A scuola riuscivi comunque ad apprendere, l’ intelligenza ti permetteva di imparare senza studiare. A tratti mostravi curiosità verso il nuovo, voglia di fare, eri un’ottima organizzatrice di giochi, mi aiutavi in molte cose, collaboravi e quando stavo male o ero molto stanca, ti adoperavi per ottenere la calma e il silenzio.

Alcuni pomeriggi venni a trovarti in istituto e riuscii a portarti fuori. Ricordi quando a casa mia ascoltammo musica gustando la pizza? E quella volta che andammo a fare shopping? Andammo un paio di volte anche a messa insieme; ti piaceva andare in chiesa, cantavi come un angelo ed era delizioso sentirti pregare. Tu pregavi ed io chiedevo al Signore perché eri nata in un posto sbagliato. Non ho mai trovato risposte alla mia domanda.

Era bello stare con te, stavamo bene insieme, ma avevo anche paura: non eri mia, non potevi esserlo anche se lo avessi fortemente voluto, non potevo affezionarmi troppo, avrei sofferto dopo, e avresti sofferto anche tu. Lo sapevamo entrambe, ma sapevamo che stavamo vivendo attimi di gioia e che poi avremmo pagato un prezzo, il prezzo della felicità.Sono certa che ricorderai cosa disse la volpe al Piccolo Principe, quel capitolo lo abbiamo letto insieme molte volte.

In quarta elementare, al rientro delle vacanze pasquali, avesti una crisi più forte delle altre, tremenda. Quando ti calmasti andammo in cortile. Notai dei lividi sulle tue gambe, cercai di chiederti qualcosa, evitasti le risposte, cambiasti discorso.

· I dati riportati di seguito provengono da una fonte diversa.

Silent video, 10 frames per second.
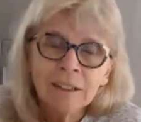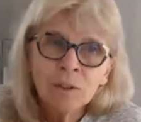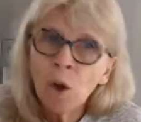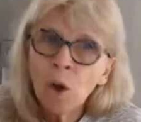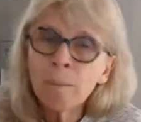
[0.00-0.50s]

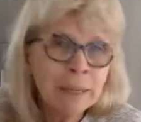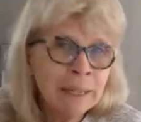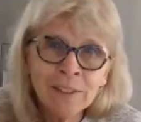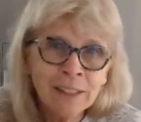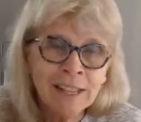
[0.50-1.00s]
Not
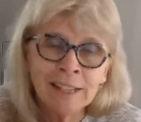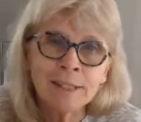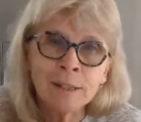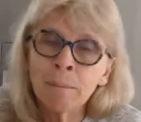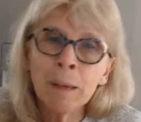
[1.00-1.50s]
many
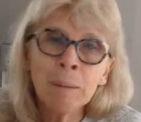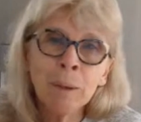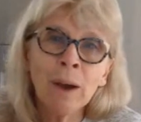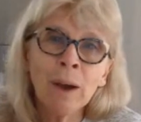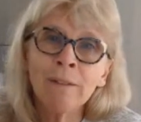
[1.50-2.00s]
things. Maybe
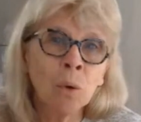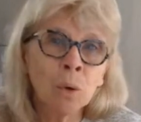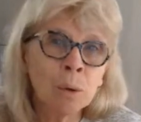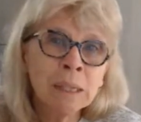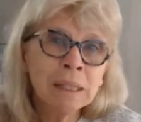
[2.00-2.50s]
you have an
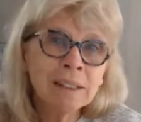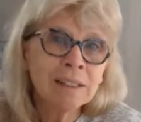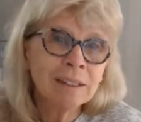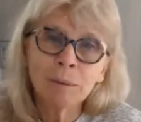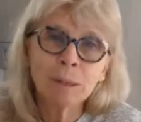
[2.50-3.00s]
ornament
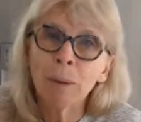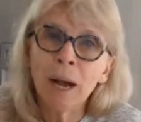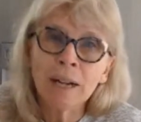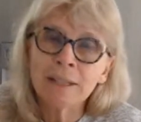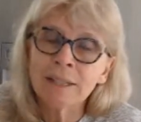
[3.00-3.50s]
that was
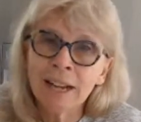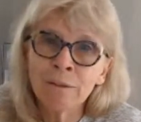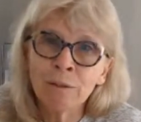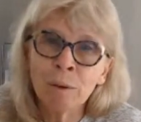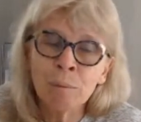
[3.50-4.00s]
passed
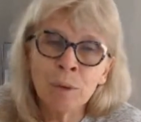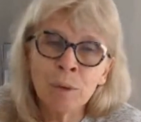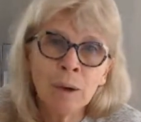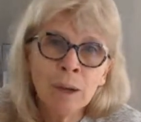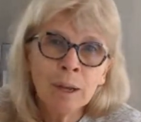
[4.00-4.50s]
down from
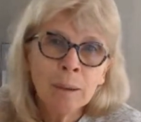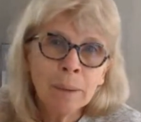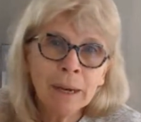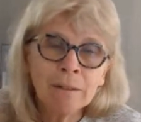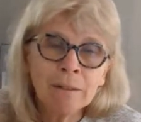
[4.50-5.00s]
your
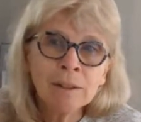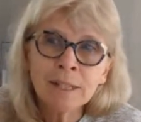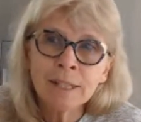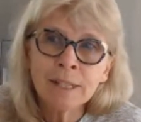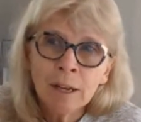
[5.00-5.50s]

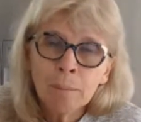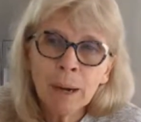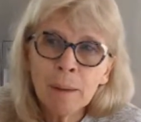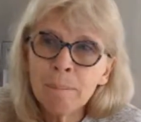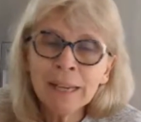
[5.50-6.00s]
parents, but
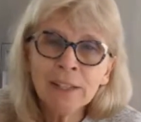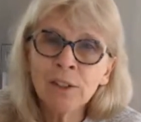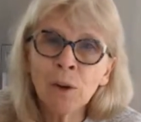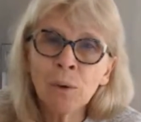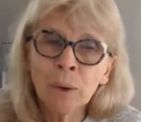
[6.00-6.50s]
I bet you
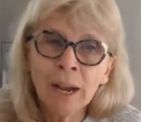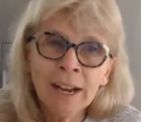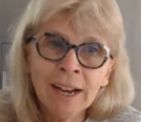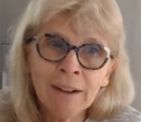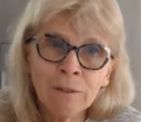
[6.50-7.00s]
don't
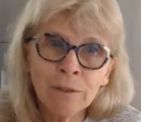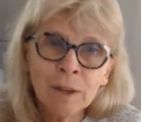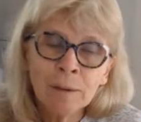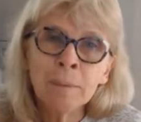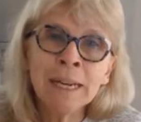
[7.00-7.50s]
have
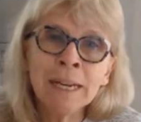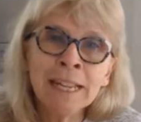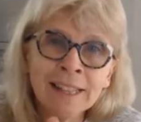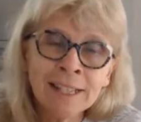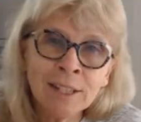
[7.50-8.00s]
many
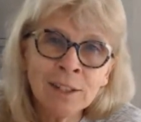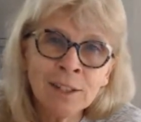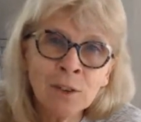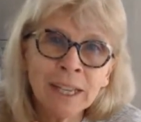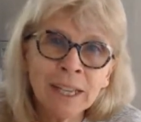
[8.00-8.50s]
things in
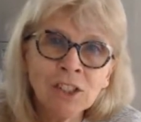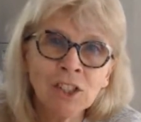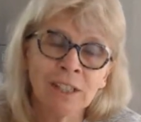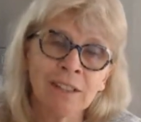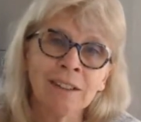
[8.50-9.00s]
your
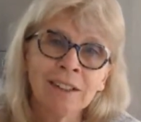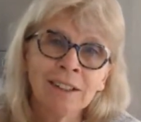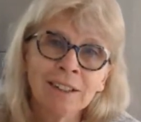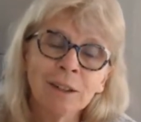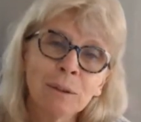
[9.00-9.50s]
kitchen
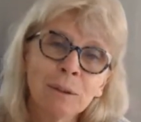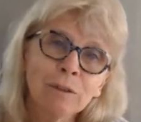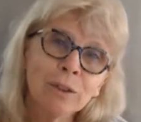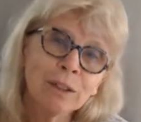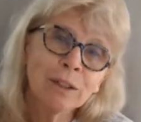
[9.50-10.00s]
that were
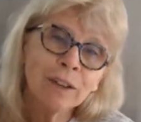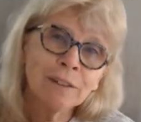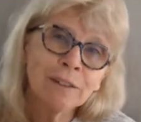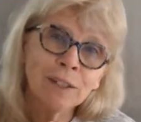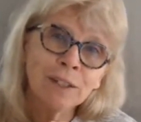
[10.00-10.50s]

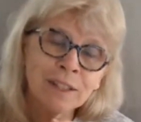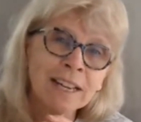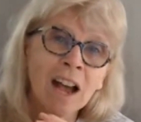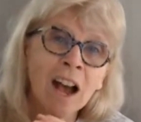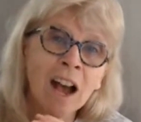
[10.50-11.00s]
45 years
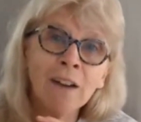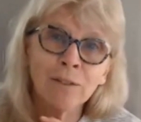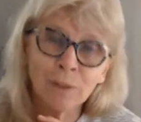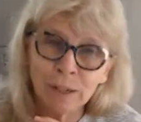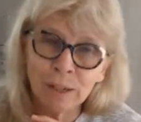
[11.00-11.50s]
that are
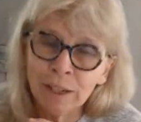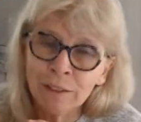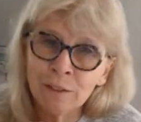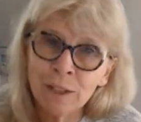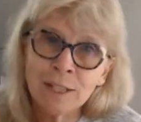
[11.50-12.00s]

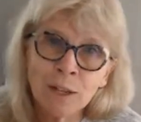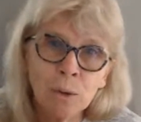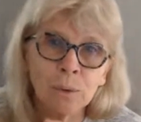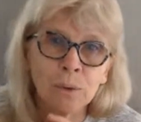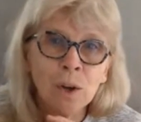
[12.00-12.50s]
45 years
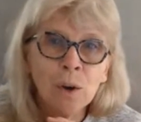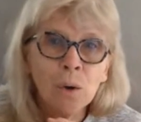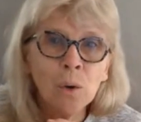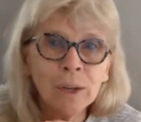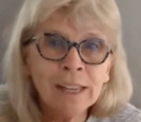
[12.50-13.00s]
old,
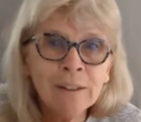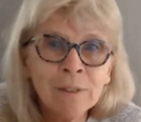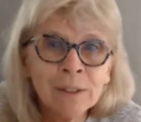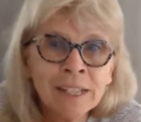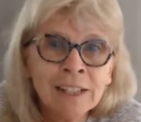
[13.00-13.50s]
or
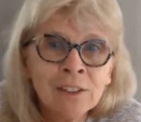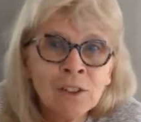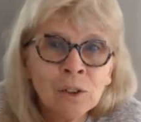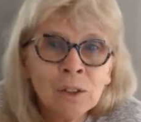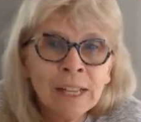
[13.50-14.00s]
even in
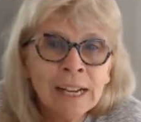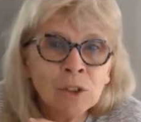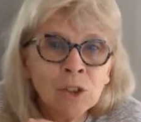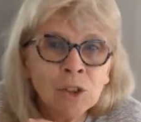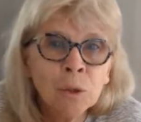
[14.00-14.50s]
your
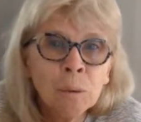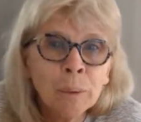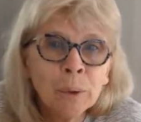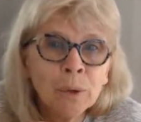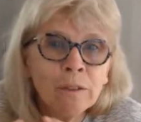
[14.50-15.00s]
lounge. You
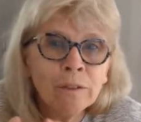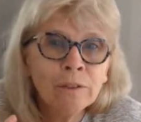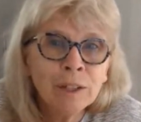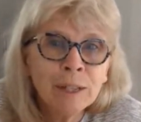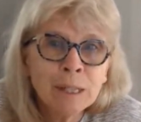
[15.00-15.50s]
bought your
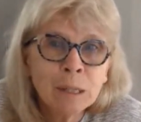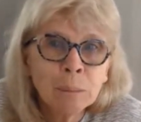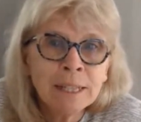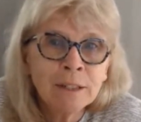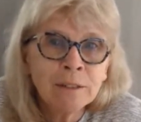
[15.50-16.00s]
first
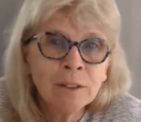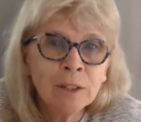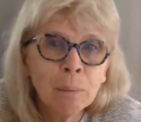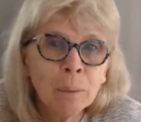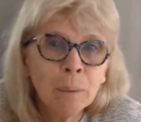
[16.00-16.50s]
piece of
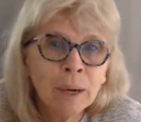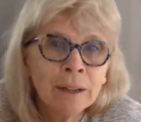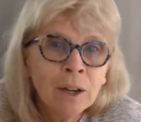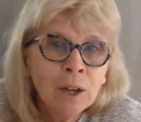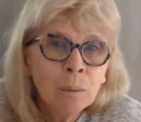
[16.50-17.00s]
Tupperware
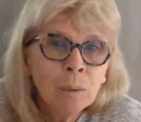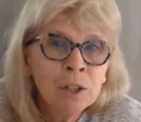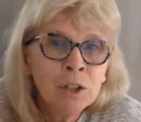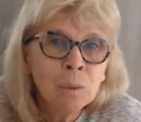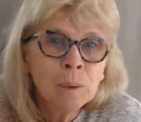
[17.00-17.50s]

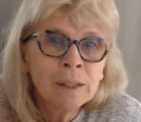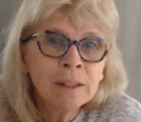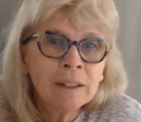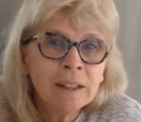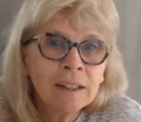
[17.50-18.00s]
when you
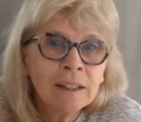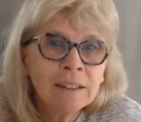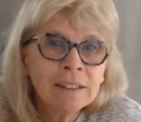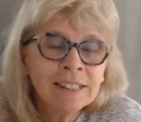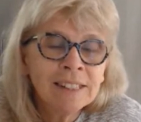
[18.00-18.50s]
were
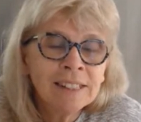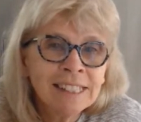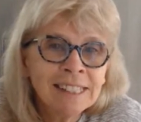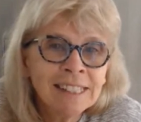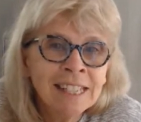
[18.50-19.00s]

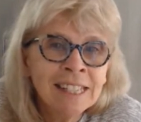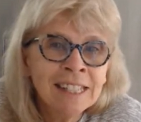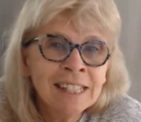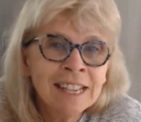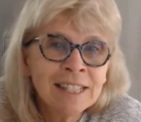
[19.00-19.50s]
16
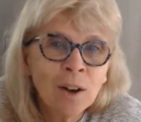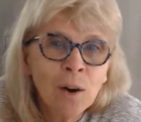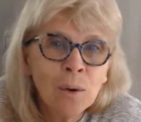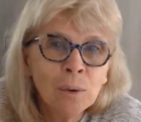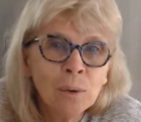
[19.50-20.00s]
years
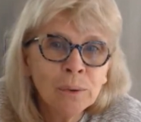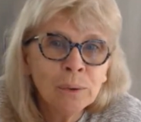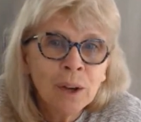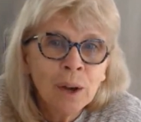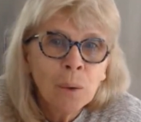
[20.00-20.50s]
old.
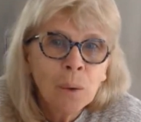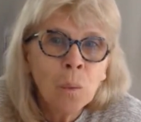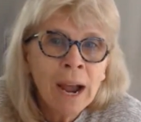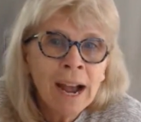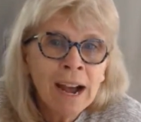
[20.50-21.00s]

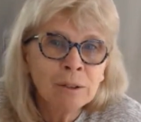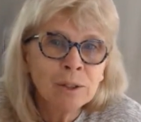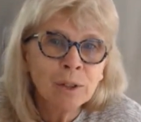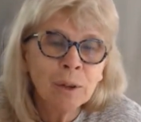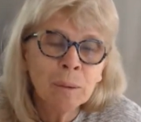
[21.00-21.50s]
Wow,
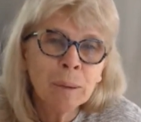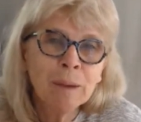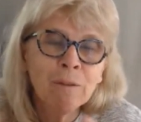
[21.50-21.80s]
so it'll be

Non ce la feci a insistere, rischiavo di scatenare altre crisi o forse non volli insistere, non volli sapere.

L’abbraccio che ci scambiammo a fine anno scolastico fu intensissimo, forse stavamo intuendo che sarebbe stato l’ultimo. Salisti sul bus che ti portava in istituto e con la mano mi inviasti un bacio.

In estate ti cercai in istituto, volevo portarti al mare e la suora mi informò che eri partita; il giudice aveva ordinato il tuo trasferimento in un altro istituto, fuori regione, lontana dalla tua famiglia. Non aveva disposto l’affido o l’adozione, solo l’allontanamento totale dalla tua famiglia sino alla maggiore età.

Tornai a casa in silenzio, la schiena china, gli occhi lucidi. Soffiava un vento caldo, non lo sentivo, avevo invece tanto freddo. Era il prezzo della felicità.